Mr. Miller and I often talk about how we can do better, be happier, live fuller. I love this part of our relationship. I love feeling like Mr. Miller brings out the best in me.
Yesterday I was telling him that when I feel down or unhappy, I try to think of a time I was the very happiest.. I anchor myself to that time and try to recreate those feelings. Was I feeling very spiritual in that time? Was I feeling very domestic and peaceful at home? Was I doing fun things with my family? Then I try to bring those aspects into my current life and it always helps snap me out of a funk.
I was curious, “When is a time that you felt like we were the very happiest? Our family was good, our marriage was good, our spirituality was good..” I asked my Mr. Miller.
“I think right now.” he answered.
As he said these words, I could so clearly see God’s hand in our lives. This year has been SO FULL of highs and lows, and we really have found ourselves in such a happy time after a stormy season. This happiness has been hard-won and very deserved.

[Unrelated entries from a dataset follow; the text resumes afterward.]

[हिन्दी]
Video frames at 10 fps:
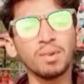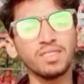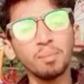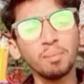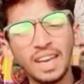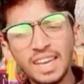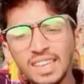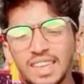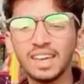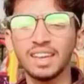मज़हब
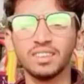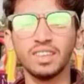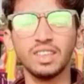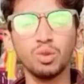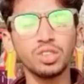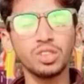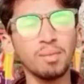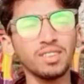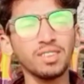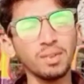नहीं देखना चाहिए
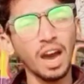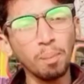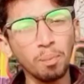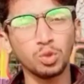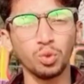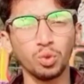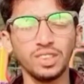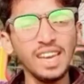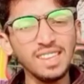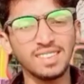उसका मज़हब ना पूछो
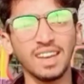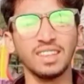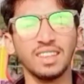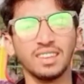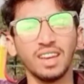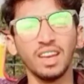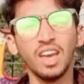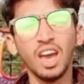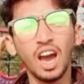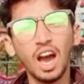ये इंसानियत है
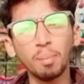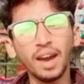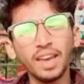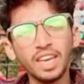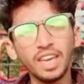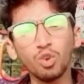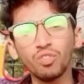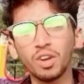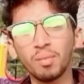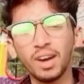आपका एक
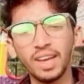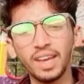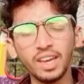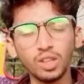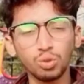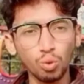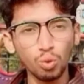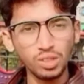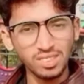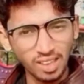और फरमान है कि
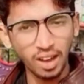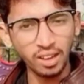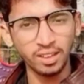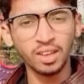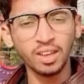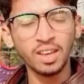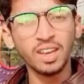जो इंसान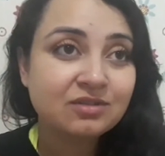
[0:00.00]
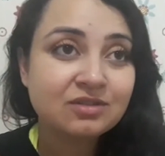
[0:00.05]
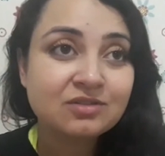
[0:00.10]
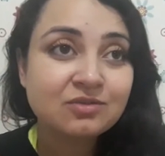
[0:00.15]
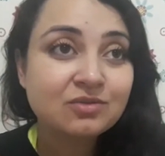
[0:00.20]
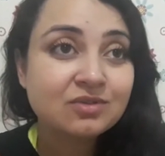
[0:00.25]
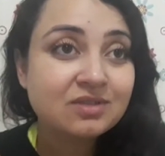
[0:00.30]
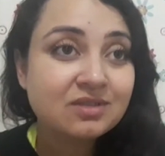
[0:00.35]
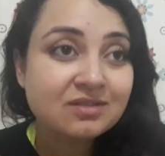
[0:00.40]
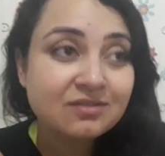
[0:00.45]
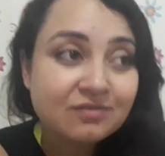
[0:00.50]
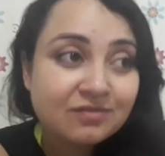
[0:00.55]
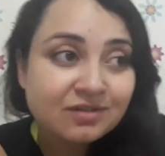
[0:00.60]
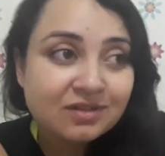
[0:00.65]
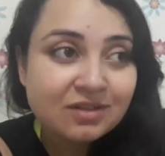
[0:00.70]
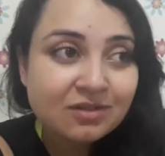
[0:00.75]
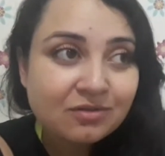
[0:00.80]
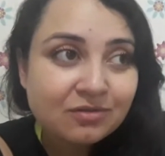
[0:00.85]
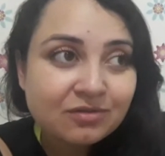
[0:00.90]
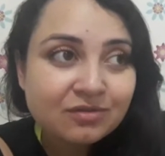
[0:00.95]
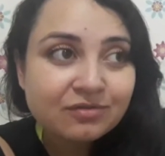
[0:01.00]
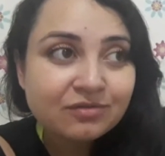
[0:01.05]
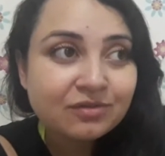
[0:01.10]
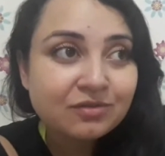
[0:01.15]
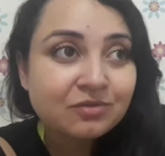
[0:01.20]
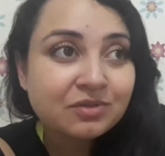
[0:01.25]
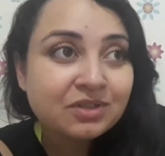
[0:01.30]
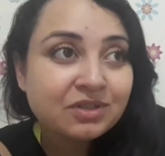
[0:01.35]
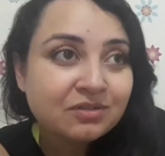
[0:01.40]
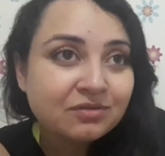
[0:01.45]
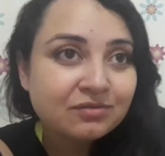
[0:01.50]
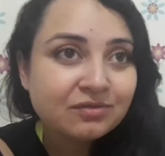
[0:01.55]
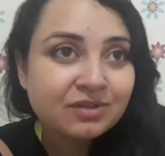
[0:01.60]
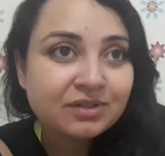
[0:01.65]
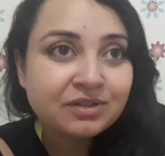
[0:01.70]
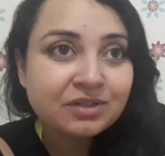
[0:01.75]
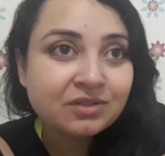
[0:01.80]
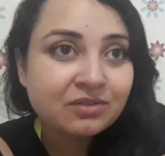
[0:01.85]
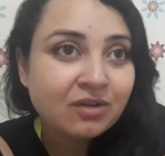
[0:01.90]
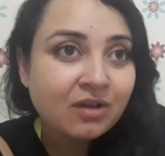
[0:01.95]
As coisas vão e vão indo, vão
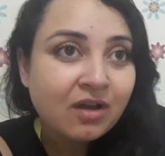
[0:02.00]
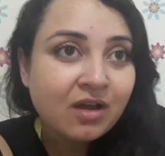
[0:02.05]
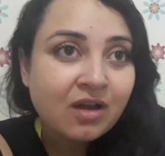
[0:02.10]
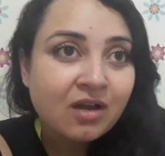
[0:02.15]
indo.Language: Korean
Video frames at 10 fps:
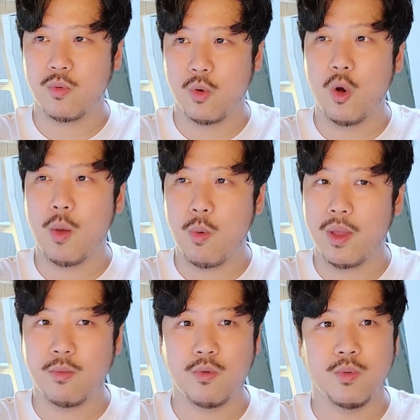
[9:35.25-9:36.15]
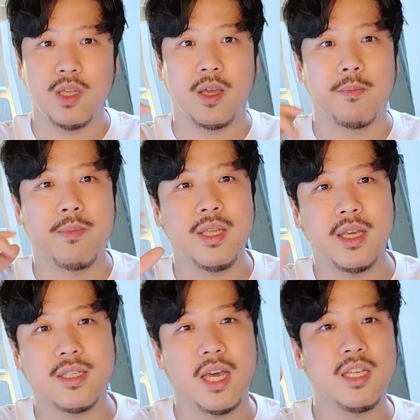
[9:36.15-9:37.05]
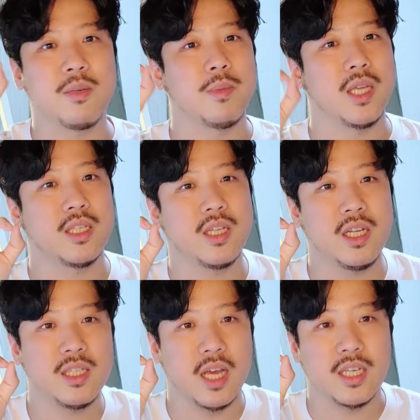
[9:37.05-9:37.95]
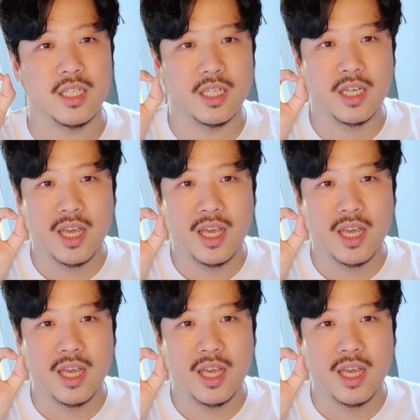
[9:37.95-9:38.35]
고려해 볼 만한 부분이 빈의 사이즈입니다. 스크린 사이즈.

I have learned so much about forgiveness this year – something I didn’t realize I needed to understand so well until I was brought face-to-face with it. Forgiveness of others, forgiveness of my past, forgiveness of myself. Mr. Miller has been my anchor as I have dealt with a lot this year, and now it seems that the things that weighed so heavy don’t weigh as heavy anymore. I am lighter now, and I am better for my trials.
I am so grateful for the atonement. This is what the atonement is –> forgiveness. Through the atonement, we can forgive. Through the atonement, we can be forgiven. Through the atonement, we can live happy lives despite problems, or worry, or stress, or tough relationships. I have really learned that this year and my testimony of God is better for it.
This year was a learning/growing year, and I am hoping that next year I can share the faith, knowledge, and lessons I’ve learned.